TASK DESCRIPTION
Nothing is to be altered. Print each record in full.

■ ■ ■ ■

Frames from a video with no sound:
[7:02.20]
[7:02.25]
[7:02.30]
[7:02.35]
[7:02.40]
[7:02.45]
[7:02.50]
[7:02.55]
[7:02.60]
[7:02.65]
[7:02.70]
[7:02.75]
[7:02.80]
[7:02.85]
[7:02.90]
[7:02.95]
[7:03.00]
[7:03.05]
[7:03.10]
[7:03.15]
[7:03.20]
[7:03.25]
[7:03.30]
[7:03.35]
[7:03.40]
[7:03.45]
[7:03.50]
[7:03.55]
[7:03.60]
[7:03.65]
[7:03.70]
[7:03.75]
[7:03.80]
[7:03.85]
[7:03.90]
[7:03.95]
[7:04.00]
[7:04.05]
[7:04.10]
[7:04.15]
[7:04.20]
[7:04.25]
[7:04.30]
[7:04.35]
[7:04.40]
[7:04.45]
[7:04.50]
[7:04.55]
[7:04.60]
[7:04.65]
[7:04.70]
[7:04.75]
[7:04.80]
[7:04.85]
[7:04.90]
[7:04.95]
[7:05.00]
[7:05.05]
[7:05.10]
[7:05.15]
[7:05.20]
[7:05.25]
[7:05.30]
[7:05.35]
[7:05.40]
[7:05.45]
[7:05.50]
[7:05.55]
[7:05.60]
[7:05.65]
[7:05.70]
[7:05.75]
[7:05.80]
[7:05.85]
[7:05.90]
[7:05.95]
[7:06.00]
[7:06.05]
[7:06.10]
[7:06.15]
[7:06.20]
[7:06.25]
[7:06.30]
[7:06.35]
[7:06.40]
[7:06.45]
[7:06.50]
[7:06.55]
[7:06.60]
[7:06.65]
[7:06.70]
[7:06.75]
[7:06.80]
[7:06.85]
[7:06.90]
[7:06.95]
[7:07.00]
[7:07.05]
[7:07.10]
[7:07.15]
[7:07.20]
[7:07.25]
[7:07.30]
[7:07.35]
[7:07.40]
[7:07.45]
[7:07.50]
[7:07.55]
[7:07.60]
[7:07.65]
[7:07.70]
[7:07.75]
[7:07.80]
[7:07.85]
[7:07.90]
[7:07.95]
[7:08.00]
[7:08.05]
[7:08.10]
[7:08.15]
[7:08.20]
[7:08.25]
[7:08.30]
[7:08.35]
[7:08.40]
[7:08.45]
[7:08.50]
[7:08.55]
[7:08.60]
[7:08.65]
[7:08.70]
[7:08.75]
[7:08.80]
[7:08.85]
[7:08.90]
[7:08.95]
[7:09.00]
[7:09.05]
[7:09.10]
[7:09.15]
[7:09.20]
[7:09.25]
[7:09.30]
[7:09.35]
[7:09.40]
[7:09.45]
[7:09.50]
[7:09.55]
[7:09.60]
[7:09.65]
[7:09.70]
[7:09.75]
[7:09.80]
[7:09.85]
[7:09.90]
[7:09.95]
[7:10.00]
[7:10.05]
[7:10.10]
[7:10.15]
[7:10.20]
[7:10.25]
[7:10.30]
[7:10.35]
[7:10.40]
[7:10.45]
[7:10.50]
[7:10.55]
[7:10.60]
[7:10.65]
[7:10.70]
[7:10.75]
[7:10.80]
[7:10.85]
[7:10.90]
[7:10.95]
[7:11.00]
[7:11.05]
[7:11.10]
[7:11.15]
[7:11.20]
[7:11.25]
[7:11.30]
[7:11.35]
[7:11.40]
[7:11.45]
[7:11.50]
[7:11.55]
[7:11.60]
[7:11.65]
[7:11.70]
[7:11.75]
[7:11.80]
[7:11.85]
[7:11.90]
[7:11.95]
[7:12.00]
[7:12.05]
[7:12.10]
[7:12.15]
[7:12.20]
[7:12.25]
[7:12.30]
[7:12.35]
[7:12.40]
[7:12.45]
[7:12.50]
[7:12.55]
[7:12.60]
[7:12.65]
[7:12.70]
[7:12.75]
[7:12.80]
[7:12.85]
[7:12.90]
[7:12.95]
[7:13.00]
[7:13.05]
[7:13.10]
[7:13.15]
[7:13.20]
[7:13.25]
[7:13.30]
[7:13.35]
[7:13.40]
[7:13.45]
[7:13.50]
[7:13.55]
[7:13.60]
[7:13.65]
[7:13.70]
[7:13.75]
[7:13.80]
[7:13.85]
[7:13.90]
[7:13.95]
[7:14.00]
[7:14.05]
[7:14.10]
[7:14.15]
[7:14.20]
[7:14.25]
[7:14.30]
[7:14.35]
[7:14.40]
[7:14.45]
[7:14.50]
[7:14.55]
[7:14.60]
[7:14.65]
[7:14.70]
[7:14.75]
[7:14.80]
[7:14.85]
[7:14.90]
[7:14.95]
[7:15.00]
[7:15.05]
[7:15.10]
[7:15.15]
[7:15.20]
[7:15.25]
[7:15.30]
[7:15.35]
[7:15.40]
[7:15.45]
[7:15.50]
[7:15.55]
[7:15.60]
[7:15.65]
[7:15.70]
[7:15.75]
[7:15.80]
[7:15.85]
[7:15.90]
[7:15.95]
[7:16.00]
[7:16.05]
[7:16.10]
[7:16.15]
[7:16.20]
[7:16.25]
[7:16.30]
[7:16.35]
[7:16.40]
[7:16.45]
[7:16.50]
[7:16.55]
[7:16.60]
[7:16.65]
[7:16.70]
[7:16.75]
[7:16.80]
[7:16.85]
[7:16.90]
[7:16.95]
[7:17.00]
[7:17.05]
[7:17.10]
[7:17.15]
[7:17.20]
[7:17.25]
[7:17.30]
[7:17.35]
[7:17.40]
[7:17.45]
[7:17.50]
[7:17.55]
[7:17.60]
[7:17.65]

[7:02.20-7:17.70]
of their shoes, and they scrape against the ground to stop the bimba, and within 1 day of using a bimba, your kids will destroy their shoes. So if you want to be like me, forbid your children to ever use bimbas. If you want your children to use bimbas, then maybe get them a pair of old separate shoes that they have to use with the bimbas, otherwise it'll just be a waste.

■ ■ ■ ■

OUTPUT OF THE EXERCISE
Frames from a video with no sound:
[7:02.20]
[7:02.25]
[7:02.30]
[7:02.35]
[7:02.40]
[7:02.45]
[7:02.50]
[7:02.55]
[7:02.60]
[7:02.65]
[7:02.70]
[7:02.75]
[7:02.80]
[7:02.85]
[7:02.90]
[7:02.95]
[7:03.00]
[7:03.05]
[7:03.10]
[7:03.15]
[7:03.20]
[7:03.25]
[7:03.30]
[7:03.35]
[7:03.40]
[7:03.45]
[7:03.50]
[7:03.55]
[7:03.60]
[7:03.65]
[7:03.70]
[7:03.75]
[7:03.80]
[7:03.85]
[7:03.90]
[7:03.95]
[7:04.00]
[7:04.05]
[7:04.10]
[7:04.15]
[7:04.20]
[7:04.25]
[7:04.30]
[7:04.35]
[7:04.40]
[7:04.45]
[7:04.50]
[7:04.55]
[7:04.60]
[7:04.65]
[7:04.70]
[7:04.75]
[7:04.80]
[7:04.85]
[7:04.90]
[7:04.95]
[7:05.00]
[7:05.05]
[7:05.10]
[7:05.15]
[7:05.20]
[7:05.25]
[7:05.30]
[7:05.35]
[7:05.40]
[7:05.45]
[7:05.50]
[7:05.55]
[7:05.60]
[7:05.65]
[7:05.70]
[7:05.75]
[7:05.80]
[7:05.85]
[7:05.90]
[7:05.95]
[7:06.00]
[7:06.05]
[7:06.10]
[7:06.15]
[7:06.20]
[7:06.25]
[7:06.30]
[7:06.35]
[7:06.40]
[7:06.45]
[7:06.50]
[7:06.55]
[7:06.60]
[7:06.65]
[7:06.70]
[7:06.75]
[7:06.80]
[7:06.85]
[7:06.90]
[7:06.95]
[7:07.00]
[7:07.05]
[7:07.10]
[7:07.15]
[7:07.20]
[7:07.25]
[7:07.30]
[7:07.35]
[7:07.40]
[7:07.45]
[7:07.50]
[7:07.55]
[7:07.60]
[7:07.65]
[7:07.70]
[7:07.75]
[7:07.80]
[7:07.85]
[7:07.90]
[7:07.95]
[7:08.00]
[7:08.05]
[7:08.10]
[7:08.15]
[7:08.20]
[7:08.25]
[7:08.30]
[7:08.35]
[7:08.40]
[7:08.45]
[7:08.50]
[7:08.55]
[7:08.60]
[7:08.65]
[7:08.70]
[7:08.75]
[7:08.80]
[7:08.85]
[7:08.90]
[7:08.95]
[7:09.00]
[7:09.05]
[7:09.10]
[7:09.15]
[7:09.20]
[7:09.25]
[7:09.30]
[7:09.35]
[7:09.40]
[7:09.45]
[7:09.50]
[7:09.55]
[7:09.60]
[7:09.65]
[7:09.70]
[7:09.75]
[7:09.80]
[7:09.85]
[7:09.90]
[7:09.95]
[7:10.00]
[7:10.05]
[7:10.10]
[7:10.15]
[7:10.20]
[7:10.25]
[7:10.30]
[7:10.35]
[7:10.40]
[7:10.45]
[7:10.50]
[7:10.55]
[7:10.60]
[7:10.65]
[7:10.70]
[7:10.75]
[7:10.80]
[7:10.85]
[7:10.90]
[7:10.95]
[7:11.00]
[7:11.05]
[7:11.10]
[7:11.15]
[7:11.20]
[7:11.25]
[7:11.30]
[7:11.35]
[7:11.40]
[7:11.45]
[7:11.50]
[7:11.55]
[7:11.60]
[7:11.65]
[7:11.70]
[7:11.75]
[7:11.80]
[7:11.85]
[7:11.90]
[7:11.95]
[7:12.00]
[7:12.05]
[7:12.10]
[7:12.15]
[7:12.20]
[7:12.25]
[7:12.30]
[7:12.35]
[7:12.40]
[7:12.45]
[7:12.50]
[7:12.55]
[7:12.60]
[7:12.65]
[7:12.70]
[7:12.75]
[7:12.80]
[7:12.85]
[7:12.90]
[7:12.95]
[7:13.00]
[7:13.05]
[7:13.10]
[7:13.15]
[7:13.20]
[7:13.25]
[7:13.30]
[7:13.35]
[7:13.40]
[7:13.45]
[7:13.50]
[7:13.55]
[7:13.60]
[7:13.65]
[7:13.70]
[7:13.75]
[7:13.80]
[7:13.85]
[7:13.90]
[7:13.95]
[7:14.00]
[7:14.05]
[7:14.10]
[7:14.15]
[7:14.20]
[7:14.25]
[7:14.30]
[7:14.35]
[7:14.40]
[7:14.45]
[7:14.50]
[7:14.55]
[7:14.60]
[7:14.65]
[7:14.70]
[7:14.75]
[7:14.80]
[7:14.85]
[7:14.90]
[7:14.95]
[7:15.00]
[7:15.05]
[7:15.10]
[7:15.15]
[7:15.20]
[7:15.25]
[7:15.30]
[7:15.35]
[7:15.40]
[7:15.45]
[7:15.50]
[7:15.55]
[7:15.60]
[7:15.65]
[7:15.70]
[7:15.75]
[7:15.80]
[7:15.85]
[7:15.90]
[7:15.95]
[7:16.00]
[7:16.05]
[7:16.10]
[7:16.15]
[7:16.20]
[7:16.25]
[7:16.30]
[7:16.35]
[7:16.40]
[7:16.45]
[7:16.50]
[7:16.55]
[7:16.60]
[7:16.65]
[7:16.70]
[7:16.75]
[7:16.80]
[7:16.85]
[7:16.90]
[7:16.95]
[7:17.00]
[7:17.05]
[7:17.10]
[7:17.15]
[7:17.20]
[7:17.25]
[7:17.30]
[7:17.35]
[7:17.40]
[7:17.45]
[7:17.50]
[7:17.55]
[7:17.60]
[7:17.65]

[7:02.20-7:17.70]
of their shoes, and they scrape against the ground to stop the bimba, and within 1 day of using a bimba, your kids will destroy their shoes. So if you want to be like me, forbid your children to ever use bimbas. If you want your children to use bimbas, then maybe get them a pair of old separate shoes that they have to use with the bimbas, otherwise it'll just be a waste.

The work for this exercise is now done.